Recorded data
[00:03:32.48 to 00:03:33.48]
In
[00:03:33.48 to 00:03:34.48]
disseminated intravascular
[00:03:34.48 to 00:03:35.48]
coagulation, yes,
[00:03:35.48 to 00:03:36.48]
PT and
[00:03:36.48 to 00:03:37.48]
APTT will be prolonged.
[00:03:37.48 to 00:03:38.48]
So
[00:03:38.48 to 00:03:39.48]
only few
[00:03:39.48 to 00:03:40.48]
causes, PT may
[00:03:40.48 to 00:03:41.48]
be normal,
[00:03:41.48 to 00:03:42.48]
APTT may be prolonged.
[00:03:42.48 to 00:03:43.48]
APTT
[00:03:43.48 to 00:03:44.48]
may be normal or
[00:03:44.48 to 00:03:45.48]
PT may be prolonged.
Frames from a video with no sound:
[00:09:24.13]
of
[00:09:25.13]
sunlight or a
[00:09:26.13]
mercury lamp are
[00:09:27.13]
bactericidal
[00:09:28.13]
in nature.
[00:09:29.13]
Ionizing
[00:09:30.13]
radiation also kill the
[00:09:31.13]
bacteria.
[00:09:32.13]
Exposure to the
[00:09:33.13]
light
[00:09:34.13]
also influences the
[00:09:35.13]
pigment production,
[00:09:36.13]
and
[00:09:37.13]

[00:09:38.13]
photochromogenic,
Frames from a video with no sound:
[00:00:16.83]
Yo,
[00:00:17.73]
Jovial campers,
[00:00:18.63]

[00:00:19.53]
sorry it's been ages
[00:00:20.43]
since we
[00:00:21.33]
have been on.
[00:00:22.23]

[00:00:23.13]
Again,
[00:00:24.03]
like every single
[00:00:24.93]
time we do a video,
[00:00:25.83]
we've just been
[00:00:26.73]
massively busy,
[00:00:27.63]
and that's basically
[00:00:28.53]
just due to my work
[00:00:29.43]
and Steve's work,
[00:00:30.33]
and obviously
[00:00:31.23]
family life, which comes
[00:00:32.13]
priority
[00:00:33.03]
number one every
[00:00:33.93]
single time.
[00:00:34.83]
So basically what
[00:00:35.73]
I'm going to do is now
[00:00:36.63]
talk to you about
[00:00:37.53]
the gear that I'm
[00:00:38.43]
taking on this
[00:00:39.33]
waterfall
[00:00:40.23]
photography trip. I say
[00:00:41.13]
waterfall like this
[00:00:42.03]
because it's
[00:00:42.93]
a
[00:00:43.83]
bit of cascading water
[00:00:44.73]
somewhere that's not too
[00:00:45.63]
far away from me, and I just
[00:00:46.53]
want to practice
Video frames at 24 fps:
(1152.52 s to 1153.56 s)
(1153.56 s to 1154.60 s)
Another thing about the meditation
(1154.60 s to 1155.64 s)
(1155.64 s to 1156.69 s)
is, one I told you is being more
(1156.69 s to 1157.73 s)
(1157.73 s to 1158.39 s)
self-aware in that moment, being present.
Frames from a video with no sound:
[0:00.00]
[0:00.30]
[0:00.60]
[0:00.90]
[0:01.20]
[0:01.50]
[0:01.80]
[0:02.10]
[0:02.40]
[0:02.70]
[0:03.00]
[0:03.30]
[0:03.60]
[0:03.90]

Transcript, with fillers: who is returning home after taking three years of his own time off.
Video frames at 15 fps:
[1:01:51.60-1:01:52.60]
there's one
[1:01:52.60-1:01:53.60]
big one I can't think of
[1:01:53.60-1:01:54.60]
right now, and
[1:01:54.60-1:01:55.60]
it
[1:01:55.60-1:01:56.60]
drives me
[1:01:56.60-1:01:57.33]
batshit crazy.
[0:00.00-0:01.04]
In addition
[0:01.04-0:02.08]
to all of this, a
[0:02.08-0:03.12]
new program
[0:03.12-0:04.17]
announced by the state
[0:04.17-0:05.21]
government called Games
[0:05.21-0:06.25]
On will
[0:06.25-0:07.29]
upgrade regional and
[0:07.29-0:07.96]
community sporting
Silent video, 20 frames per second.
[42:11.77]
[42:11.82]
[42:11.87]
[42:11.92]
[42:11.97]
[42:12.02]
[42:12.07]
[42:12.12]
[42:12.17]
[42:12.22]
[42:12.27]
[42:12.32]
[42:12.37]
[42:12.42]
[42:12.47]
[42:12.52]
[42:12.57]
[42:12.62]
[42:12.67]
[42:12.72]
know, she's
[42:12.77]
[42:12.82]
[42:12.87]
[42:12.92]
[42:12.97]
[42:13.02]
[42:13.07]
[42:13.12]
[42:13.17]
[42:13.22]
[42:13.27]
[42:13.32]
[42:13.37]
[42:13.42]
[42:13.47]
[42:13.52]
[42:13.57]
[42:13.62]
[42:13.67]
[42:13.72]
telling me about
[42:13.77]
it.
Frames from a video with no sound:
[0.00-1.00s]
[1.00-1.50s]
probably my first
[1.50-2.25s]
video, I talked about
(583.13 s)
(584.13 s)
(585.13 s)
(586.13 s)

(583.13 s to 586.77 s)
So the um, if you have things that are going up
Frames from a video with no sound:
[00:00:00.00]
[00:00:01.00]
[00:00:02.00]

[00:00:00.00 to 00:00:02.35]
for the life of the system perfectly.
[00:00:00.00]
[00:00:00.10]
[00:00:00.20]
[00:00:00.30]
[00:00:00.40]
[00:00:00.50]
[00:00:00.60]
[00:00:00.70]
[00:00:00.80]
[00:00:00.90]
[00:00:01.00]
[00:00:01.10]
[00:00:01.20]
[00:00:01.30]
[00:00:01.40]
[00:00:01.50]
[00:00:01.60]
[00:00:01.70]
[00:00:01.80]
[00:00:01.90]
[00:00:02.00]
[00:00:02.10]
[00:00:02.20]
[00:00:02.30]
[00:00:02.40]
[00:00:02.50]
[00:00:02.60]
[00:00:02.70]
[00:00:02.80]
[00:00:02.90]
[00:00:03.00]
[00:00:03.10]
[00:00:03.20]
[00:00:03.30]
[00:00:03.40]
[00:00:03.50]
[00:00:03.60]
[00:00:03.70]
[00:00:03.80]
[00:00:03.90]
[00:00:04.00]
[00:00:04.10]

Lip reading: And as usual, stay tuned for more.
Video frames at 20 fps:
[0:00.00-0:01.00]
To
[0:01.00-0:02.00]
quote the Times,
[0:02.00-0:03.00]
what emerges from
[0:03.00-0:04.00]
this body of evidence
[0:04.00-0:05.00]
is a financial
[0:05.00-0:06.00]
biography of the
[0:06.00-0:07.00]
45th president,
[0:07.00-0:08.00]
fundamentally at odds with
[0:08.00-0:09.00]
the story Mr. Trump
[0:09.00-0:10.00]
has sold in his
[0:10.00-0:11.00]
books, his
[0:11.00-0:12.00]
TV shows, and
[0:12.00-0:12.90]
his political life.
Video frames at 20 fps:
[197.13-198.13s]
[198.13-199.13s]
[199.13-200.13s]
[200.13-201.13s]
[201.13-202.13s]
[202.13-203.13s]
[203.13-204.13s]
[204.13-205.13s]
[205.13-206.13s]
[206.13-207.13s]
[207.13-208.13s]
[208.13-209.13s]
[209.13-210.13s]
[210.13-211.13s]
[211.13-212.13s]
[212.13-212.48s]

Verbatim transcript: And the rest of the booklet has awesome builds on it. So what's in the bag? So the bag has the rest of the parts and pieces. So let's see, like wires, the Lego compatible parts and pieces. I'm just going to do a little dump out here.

AIM OF THE EXERCISE
In the lines above, every record is to be repeated exactly.

FINISHED TASK
[00:03:32.48 to 00:03:33.48]
In
[00:03:33.48 to 00:03:34.48]
disseminated intravascular
[00:03:34.48 to 00:03:35.48]
coagulation, yes,
[00:03:35.48 to 00:03:36.48]
PT and
[00:03:36.48 to 00:03:37.48]
APTT will be prolonged.
[00:03:37.48 to 00:03:38.48]
So
[00:03:38.48 to 00:03:39.48]
only few
[00:03:39.48 to 00:03:40.48]
causes, PT may
[00:03:40.48 to 00:03:41.48]
be normal,
[00:03:41.48 to 00:03:42.48]
APTT may be prolonged.
[00:03:42.48 to 00:03:43.48]
APTT
[00:03:43.48 to 00:03:44.48]
may be normal or
[00:03:44.48 to 00:03:45.48]
PT may be prolonged.
Frames from a video with no sound:
[00:09:24.13]
of
[00:09:25.13]
sunlight or a
[00:09:26.13]
mercury lamp are
[00:09:27.13]
bactericidal
[00:09:28.13]
in nature.
[00:09:29.13]
Ionizing
[00:09:30.13]
radiation also kill the
[00:09:31.13]
bacteria.
[00:09:32.13]
Exposure to the
[00:09:33.13]
light
[00:09:34.13]
also influences the
[00:09:35.13]
pigment production,
[00:09:36.13]
and
[00:09:37.13]

[00:09:38.13]
photochromogenic,
Frames from a video with no sound:
[00:00:16.83]
Yo,
[00:00:17.73]
Jovial campers,
[00:00:18.63]

[00:00:19.53]
sorry it's been ages
[00:00:20.43]
since we
[00:00:21.33]
have been on.
[00:00:22.23]

[00:00:23.13]
Again,
[00:00:24.03]
like every single
[00:00:24.93]
time we do a video,
[00:00:25.83]
we've just been
[00:00:26.73]
massively busy,
[00:00:27.63]
and that's basically
[00:00:28.53]
just due to my work
[00:00:29.43]
and Steve's work,
[00:00:30.33]
and obviously
[00:00:31.23]
family life, which comes
[00:00:32.13]
priority
[00:00:33.03]
number one every
[00:00:33.93]
single time.
[00:00:34.83]
So basically what
[00:00:35.73]
I'm going to do is now
[00:00:36.63]
talk to you about
[00:00:37.53]
the gear that I'm
[00:00:38.43]
taking on this
[00:00:39.33]
waterfall
[00:00:40.23]
photography trip. I say
[00:00:41.13]
waterfall like this
[00:00:42.03]
because it's
[00:00:42.93]
a
[00:00:43.83]
bit of cascading water
[00:00:44.73]
somewhere that's not too
[00:00:45.63]
far away from me, and I just
[00:00:46.53]
want to practice
Video frames at 24 fps:
(1152.52 s to 1153.56 s)
(1153.56 s to 1154.60 s)
Another thing about the meditation
(1154.60 s to 1155.64 s)
(1155.64 s to 1156.69 s)
is, one I told you is being more
(1156.69 s to 1157.73 s)
(1157.73 s to 1158.39 s)
self-aware in that moment, being present.
Frames from a video with no sound:
[0:00.00]
[0:00.30]
[0:00.60]
[0:00.90]
[0:01.20]
[0:01.50]
[0:01.80]
[0:02.10]
[0:02.40]
[0:02.70]
[0:03.00]
[0:03.30]
[0:03.60]
[0:03.90]

Transcript, with fillers: who is returning home after taking three years of his own time off.
Video frames at 15 fps:
[1:01:51.60-1:01:52.60]
there's one
[1:01:52.60-1:01:53.60]
big one I can't think of
[1:01:53.60-1:01:54.60]
right now, and
[1:01:54.60-1:01:55.60]
it
[1:01:55.60-1:01:56.60]
drives me
[1:01:56.60-1:01:57.33]
batshit crazy.
[0:00.00-0:01.04]
In addition
[0:01.04-0:02.08]
to all of this, a
[0:02.08-0:03.12]
new program
[0:03.12-0:04.17]
announced by the state
[0:04.17-0:05.21]
government called Games
[0:05.21-0:06.25]
On will
[0:06.25-0:07.29]
upgrade regional and
[0:07.29-0:07.96]
community sporting
Silent video, 20 frames per second.
[42:11.77]
[42:11.82]
[42:11.87]
[42:11.92]
[42:11.97]
[42:12.02]
[42:12.07]
[42:12.12]
[42:12.17]
[42:12.22]
[42:12.27]
[42:12.32]
[42:12.37]
[42:12.42]
[42:12.47]
[42:12.52]
[42:12.57]
[42:12.62]
[42:12.67]
[42:12.72]
know, she's
[42:12.77]
[42:12.82]
[42:12.87]
[42:12.92]
[42:12.97]
[42:13.02]
[42:13.07]
[42:13.12]
[42:13.17]
[42:13.22]
[42:13.27]
[42:13.32]
[42:13.37]
[42:13.42]
[42:13.47]
[42:13.52]
[42:13.57]
[42:13.62]
[42:13.67]
[42:13.72]
telling me about
[42:13.77]
it.
Frames from a video with no sound:
[0.00-1.00s]
[1.00-1.50s]
probably my first
[1.50-2.25s]
video, I talked about
(583.13 s)
(584.13 s)
(585.13 s)
(586.13 s)

(583.13 s to 586.77 s)
So the um, if you have things that are going up
Frames from a video with no sound:
[00:00:00.00]
[00:00:01.00]
[00:00:02.00]

[00:00:00.00 to 00:00:02.35]
for the life of the system perfectly.
[00:00:00.00]
[00:00:00.10]
[00:00:00.20]
[00:00:00.30]
[00:00:00.40]
[00:00:00.50]
[00:00:00.60]
[00:00:00.70]
[00:00:00.80]
[00:00:00.90]
[00:00:01.00]
[00:00:01.10]
[00:00:01.20]
[00:00:01.30]
[00:00:01.40]
[00:00:01.50]
[00:00:01.60]
[00:00:01.70]
[00:00:01.80]
[00:00:01.90]
[00:00:02.00]
[00:00:02.10]
[00:00:02.20]
[00:00:02.30]
[00:00:02.40]
[00:00:02.50]
[00:00:02.60]
[00:00:02.70]
[00:00:02.80]
[00:00:02.90]
[00:00:03.00]
[00:00:03.10]
[00:00:03.20]
[00:00:03.30]
[00:00:03.40]
[00:00:03.50]
[00:00:03.60]
[00:00:03.70]
[00:00:03.80]
[00:00:03.90]
[00:00:04.00]
[00:00:04.10]

Lip reading: And as usual, stay tuned for more.
Video frames at 20 fps:
[0:00.00-0:01.00]
To
[0:01.00-0:02.00]
quote the Times,
[0:02.00-0:03.00]
what emerges from
[0:03.00-0:04.00]
this body of evidence
[0:04.00-0:05.00]
is a financial
[0:05.00-0:06.00]
biography of the
[0:06.00-0:07.00]
45th president,
[0:07.00-0:08.00]
fundamentally at odds with
[0:08.00-0:09.00]
the story Mr. Trump
[0:09.00-0:10.00]
has sold in his
[0:10.00-0:11.00]
books, his
[0:11.00-0:12.00]
TV shows, and
[0:12.00-0:12.90]
his political life.
Video frames at 20 fps:
[197.13-198.13s]
[198.13-199.13s]
[199.13-200.13s]
[200.13-201.13s]
[201.13-202.13s]
[202.13-203.13s]
[203.13-204.13s]
[204.13-205.13s]
[205.13-206.13s]
[206.13-207.13s]
[207.13-208.13s]
[208.13-209.13s]
[209.13-210.13s]
[210.13-211.13s]
[211.13-212.13s]
[212.13-212.48s]

Verbatim transcript: And the rest of the booklet has awesome builds on it. So what's in the bag? So the bag has the rest of the parts and pieces. So let's see, like wires, the Lego compatible parts and pieces. I'm just going to do a little dump out here.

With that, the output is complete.